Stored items
════════════════

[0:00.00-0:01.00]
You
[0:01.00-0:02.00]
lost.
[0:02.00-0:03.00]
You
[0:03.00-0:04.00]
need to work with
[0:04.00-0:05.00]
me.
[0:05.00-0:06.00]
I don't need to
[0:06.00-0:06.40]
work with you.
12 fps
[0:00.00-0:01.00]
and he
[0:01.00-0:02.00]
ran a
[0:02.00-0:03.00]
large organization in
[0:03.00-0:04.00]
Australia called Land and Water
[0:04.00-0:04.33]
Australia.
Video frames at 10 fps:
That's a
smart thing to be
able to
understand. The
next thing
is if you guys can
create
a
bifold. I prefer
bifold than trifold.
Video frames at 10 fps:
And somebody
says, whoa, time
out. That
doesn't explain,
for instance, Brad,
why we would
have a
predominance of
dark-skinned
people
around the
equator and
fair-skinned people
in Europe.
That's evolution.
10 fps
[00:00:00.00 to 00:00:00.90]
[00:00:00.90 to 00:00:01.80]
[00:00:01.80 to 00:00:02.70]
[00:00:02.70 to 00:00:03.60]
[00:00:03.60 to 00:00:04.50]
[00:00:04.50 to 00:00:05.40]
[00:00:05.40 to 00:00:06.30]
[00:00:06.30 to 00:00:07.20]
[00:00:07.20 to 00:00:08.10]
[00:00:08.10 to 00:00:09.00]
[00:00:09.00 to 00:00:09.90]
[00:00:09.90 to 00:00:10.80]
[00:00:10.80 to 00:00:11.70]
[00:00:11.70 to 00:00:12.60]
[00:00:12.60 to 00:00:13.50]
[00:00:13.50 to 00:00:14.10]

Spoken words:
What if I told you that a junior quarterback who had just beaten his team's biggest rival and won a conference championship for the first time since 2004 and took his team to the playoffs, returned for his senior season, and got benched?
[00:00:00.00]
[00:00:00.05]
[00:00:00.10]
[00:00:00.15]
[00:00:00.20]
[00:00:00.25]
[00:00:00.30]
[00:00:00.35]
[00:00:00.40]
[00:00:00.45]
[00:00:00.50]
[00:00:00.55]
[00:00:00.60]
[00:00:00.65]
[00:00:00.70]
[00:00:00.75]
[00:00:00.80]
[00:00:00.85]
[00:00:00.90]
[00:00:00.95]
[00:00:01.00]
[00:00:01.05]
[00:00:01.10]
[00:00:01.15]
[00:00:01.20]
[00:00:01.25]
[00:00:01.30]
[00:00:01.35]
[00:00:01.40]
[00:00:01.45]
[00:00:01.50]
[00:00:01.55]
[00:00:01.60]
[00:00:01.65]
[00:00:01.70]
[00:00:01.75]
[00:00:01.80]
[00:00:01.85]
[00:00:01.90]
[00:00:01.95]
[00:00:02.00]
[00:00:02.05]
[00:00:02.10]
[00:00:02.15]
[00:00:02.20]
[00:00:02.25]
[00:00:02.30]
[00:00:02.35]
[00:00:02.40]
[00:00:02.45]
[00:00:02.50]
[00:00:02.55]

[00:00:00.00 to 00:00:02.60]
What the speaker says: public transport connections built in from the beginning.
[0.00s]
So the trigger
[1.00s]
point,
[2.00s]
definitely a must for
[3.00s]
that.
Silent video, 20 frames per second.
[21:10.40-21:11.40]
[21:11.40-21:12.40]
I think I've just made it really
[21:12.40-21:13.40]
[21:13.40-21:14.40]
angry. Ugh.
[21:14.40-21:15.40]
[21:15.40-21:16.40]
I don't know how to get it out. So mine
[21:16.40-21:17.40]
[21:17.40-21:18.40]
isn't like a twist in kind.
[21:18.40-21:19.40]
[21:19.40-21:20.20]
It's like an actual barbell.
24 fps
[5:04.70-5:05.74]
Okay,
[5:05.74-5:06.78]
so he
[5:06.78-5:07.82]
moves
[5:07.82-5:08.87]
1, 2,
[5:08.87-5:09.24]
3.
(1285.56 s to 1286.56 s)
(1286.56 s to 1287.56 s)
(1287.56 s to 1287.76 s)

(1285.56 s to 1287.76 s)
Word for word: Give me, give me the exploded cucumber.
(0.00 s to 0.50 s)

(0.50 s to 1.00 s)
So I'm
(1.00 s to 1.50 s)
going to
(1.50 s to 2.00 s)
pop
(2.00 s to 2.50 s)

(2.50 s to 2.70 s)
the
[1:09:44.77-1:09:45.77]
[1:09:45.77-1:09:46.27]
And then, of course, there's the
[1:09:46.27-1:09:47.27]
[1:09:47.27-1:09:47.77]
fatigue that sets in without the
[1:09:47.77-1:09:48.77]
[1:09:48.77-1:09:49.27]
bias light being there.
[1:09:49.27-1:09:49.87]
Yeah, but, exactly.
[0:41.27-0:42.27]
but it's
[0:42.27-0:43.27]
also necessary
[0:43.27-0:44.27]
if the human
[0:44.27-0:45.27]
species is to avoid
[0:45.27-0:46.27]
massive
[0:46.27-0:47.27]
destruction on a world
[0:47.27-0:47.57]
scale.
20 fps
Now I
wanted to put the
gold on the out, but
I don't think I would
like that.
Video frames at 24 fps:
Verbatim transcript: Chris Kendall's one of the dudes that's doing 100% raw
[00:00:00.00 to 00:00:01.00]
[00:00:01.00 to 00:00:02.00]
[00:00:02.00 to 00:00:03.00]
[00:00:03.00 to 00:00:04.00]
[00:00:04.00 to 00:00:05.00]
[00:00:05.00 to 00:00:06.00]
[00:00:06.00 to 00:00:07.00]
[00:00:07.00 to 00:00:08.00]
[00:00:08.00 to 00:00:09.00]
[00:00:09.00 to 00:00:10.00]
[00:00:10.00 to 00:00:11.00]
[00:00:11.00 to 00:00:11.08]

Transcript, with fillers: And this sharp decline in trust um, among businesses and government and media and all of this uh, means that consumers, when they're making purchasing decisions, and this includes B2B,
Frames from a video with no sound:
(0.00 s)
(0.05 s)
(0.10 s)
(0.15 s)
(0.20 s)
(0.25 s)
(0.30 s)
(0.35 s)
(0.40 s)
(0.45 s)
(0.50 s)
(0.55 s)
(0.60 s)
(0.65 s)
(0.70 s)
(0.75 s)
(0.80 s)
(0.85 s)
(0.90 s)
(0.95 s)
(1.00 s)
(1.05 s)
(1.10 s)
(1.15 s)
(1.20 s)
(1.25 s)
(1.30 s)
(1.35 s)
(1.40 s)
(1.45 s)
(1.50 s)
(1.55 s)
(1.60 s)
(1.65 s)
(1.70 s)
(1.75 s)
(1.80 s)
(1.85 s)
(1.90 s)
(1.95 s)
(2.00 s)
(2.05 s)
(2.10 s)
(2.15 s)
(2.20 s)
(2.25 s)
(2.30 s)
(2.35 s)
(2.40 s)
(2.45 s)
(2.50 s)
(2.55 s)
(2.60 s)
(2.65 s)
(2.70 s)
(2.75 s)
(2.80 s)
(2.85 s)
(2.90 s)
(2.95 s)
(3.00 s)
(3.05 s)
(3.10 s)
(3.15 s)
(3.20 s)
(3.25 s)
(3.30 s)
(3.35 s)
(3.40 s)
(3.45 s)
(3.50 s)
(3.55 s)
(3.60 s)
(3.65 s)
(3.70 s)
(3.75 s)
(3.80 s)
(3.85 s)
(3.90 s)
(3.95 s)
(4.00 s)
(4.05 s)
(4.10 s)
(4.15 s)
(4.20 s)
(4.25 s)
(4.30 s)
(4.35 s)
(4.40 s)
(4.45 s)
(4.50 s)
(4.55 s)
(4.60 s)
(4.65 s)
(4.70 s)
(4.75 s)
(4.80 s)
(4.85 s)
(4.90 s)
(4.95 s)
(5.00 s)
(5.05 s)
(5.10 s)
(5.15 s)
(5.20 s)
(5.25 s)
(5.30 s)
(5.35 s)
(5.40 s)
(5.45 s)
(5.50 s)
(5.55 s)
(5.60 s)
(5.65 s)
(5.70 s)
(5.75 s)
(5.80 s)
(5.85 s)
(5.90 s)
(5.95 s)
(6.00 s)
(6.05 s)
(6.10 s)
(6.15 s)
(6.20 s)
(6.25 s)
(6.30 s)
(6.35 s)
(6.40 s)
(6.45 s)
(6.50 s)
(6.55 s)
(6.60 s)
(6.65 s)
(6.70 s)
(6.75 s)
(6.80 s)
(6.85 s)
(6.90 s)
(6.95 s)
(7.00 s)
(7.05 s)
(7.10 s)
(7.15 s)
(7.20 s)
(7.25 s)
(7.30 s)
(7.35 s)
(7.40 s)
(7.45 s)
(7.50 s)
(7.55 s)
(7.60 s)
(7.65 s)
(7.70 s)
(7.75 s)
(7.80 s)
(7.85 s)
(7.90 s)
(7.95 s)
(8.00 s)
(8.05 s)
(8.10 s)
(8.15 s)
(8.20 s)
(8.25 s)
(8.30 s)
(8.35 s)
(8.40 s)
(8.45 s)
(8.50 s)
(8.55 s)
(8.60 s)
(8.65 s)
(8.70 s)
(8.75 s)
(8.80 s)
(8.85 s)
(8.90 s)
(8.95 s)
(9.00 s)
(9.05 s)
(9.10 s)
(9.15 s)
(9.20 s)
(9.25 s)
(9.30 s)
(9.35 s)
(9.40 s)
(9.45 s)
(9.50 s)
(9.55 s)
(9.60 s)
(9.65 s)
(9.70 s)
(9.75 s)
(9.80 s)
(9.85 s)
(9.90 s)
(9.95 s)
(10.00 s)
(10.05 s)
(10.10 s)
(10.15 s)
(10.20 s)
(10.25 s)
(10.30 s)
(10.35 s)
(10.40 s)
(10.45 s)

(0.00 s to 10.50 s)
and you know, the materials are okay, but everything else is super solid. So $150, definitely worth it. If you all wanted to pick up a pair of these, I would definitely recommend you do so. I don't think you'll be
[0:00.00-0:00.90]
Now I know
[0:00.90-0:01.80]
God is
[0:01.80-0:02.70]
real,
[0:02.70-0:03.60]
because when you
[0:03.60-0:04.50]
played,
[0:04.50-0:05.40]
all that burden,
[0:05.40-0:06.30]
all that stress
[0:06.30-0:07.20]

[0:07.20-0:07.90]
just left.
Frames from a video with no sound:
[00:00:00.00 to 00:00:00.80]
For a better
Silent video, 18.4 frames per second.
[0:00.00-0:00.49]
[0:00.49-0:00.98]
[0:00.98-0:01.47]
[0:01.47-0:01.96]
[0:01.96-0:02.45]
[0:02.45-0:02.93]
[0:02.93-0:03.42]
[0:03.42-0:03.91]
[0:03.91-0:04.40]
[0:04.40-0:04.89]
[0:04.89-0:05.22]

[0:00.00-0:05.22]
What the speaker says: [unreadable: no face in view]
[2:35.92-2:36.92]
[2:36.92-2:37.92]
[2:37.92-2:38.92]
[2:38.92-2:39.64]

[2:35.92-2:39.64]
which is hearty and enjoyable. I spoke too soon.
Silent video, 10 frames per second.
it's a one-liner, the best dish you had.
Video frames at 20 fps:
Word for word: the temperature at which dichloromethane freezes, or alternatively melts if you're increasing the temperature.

════════════════

Goal of the exercise:
Restate verbatim the first line above and all lines after it through the line containing "[00:00:05.40 to 00:00:06.30]"; omit the rest.

Expected output:
[0:00.00-0:01.00]
You
[0:01.00-0:02.00]
lost.
[0:02.00-0:03.00]
You
[0:03.00-0:04.00]
need to work with
[0:04.00-0:05.00]
me.
[0:05.00-0:06.00]
I don't need to
[0:06.00-0:06.40]
work with you.
12 fps
[0:00.00-0:01.00]
and he
[0:01.00-0:02.00]
ran a
[0:02.00-0:03.00]
large organization in
[0:03.00-0:04.00]
Australia called Land and Water
[0:04.00-0:04.33]
Australia.
Video frames at 10 fps:
That's a
smart thing to be
able to
understand. The
next thing
is if you guys can
create
a
bifold. I prefer
bifold than trifold.
Video frames at 10 fps:
And somebody
says, whoa, time
out. That
doesn't explain,
for instance, Brad,
why we would
have a
predominance of
dark-skinned
people
around the
equator and
fair-skinned people
in Europe.
That's evolution.
10 fps
[00:00:00.00 to 00:00:00.90]
[00:00:00.90 to 00:00:01.80]
[00:00:01.80 to 00:00:02.70]
[00:00:02.70 to 00:00:03.60]
[00:00:03.60 to 00:00:04.50]
[00:00:04.50 to 00:00:05.40]
[00:00:05.40 to 00:00:06.30]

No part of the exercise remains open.